U.S. Postal Service Starts Union Negotiations
Facing a projected loss of more than $8 billion for this fiscal year and a projected need to reduce its workforce by 220,000 employees by 2015, the U.S. Postal Service last month began contract negotiations with the National Association of Letter Carriers, AFL-CIO, and the National Postal Mail Handlers Union.
The NALC represents 200,000 employees who work as letter carriers delivering mail primarily in urban areas. The NPMHU represents 47,000 employees who work in mail-processing plants and post offices. Respectively, wages and benefits for the NALC- and NPMHU-represented employees exceeded $15 billion and $3 billion last year. Both contracts expire Nov. 20.
Claiming that it will be insolvent this month as a result of mail volume, increases in costs, and managing a Congressional mandate, the postal service is making attempts to resolve financial strains.
The effects of the recession coupled with the ongoing shift to digital communications resulted in mail volume plummeting 20 percent to 171 billion pieces last year, the service reports. Over the last four fiscal years, the postal service reduced its size by 110,000 career positions and saved $12 billion in costs. Expenses, however, continue to exceed revenues in part due to an overstaffed workforce, information from the postal service says.
A white paper states that the postal service should have its own health benefits program as “fringe benefit costs constitute roughly 33 percent of total labor costs.” In addition, the postal service says that “approximately 80 percent of USPS total costs are labor costs. The Postal Service cannot address its current economic challenges without gaining control of its legacy costs, defining their breadth and scope, and setting up a reasonable program to fund them.”
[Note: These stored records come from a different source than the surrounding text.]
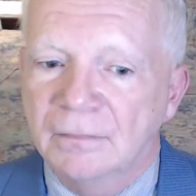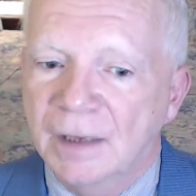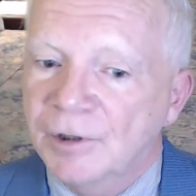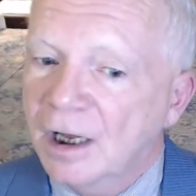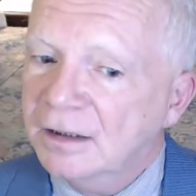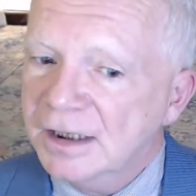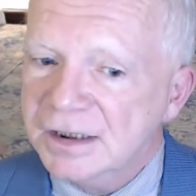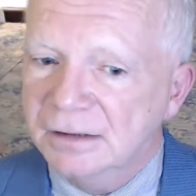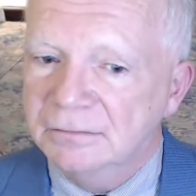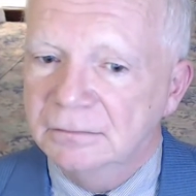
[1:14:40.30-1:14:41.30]
They would not
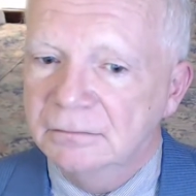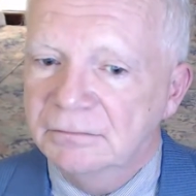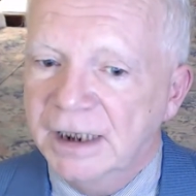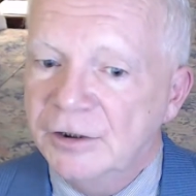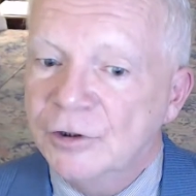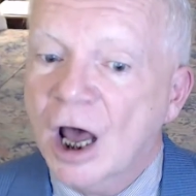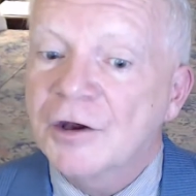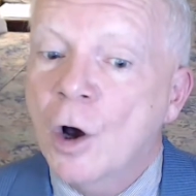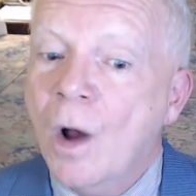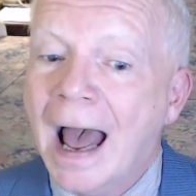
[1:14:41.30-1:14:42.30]
listen. They do
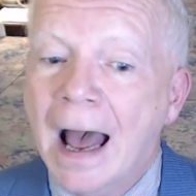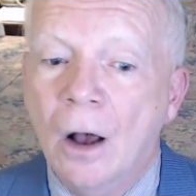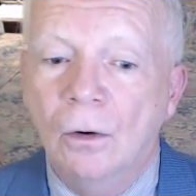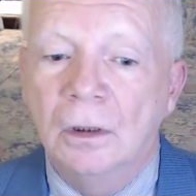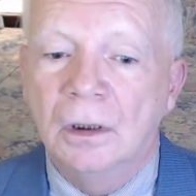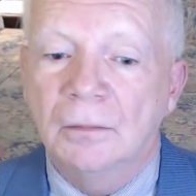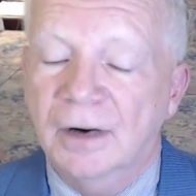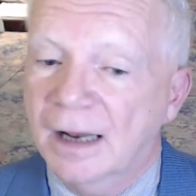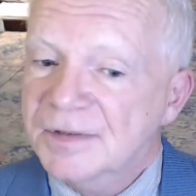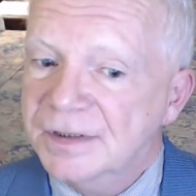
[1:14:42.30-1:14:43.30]
not know how.
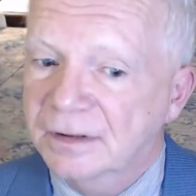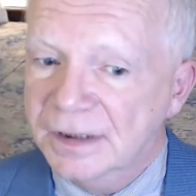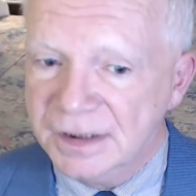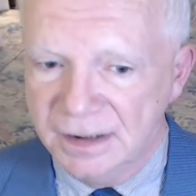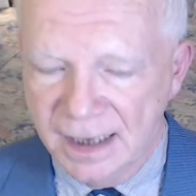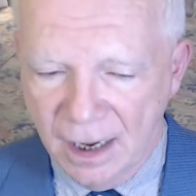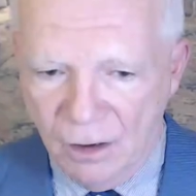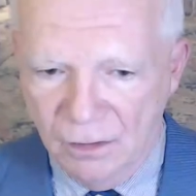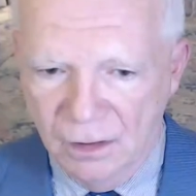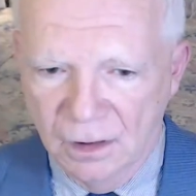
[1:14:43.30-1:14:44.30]
Perhaps they'll listen
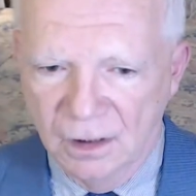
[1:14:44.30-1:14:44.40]
now.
The postal service receives no tax dollars for operating expenses, and relies on the sale of postage, products and services to fund its operations.
“If the Postal Service was a private sector business, it would have filed for bankruptcy and utilized the reorganization process to restructure its labor agreements to reflect the new financial reality,” said Anthony Vegliante, chief human resources officer and executive vice president. “Wages and benefits for all employees represent nearly 80 percent of our costs. To remain solvent, we must negotiate contracts that address our total labor costs and enable us to downsize quickly to adjust to America’s changing mailing needs while being fair to our customers and employees.”
In July, the postal service announced that it may be downsizing the number of its post offices by more than 10 percent – with some of these closures occurring in northern Wisconsin, depending on the results of postal service studies related to fiscal health. A determination about these potential closures is yet to be made.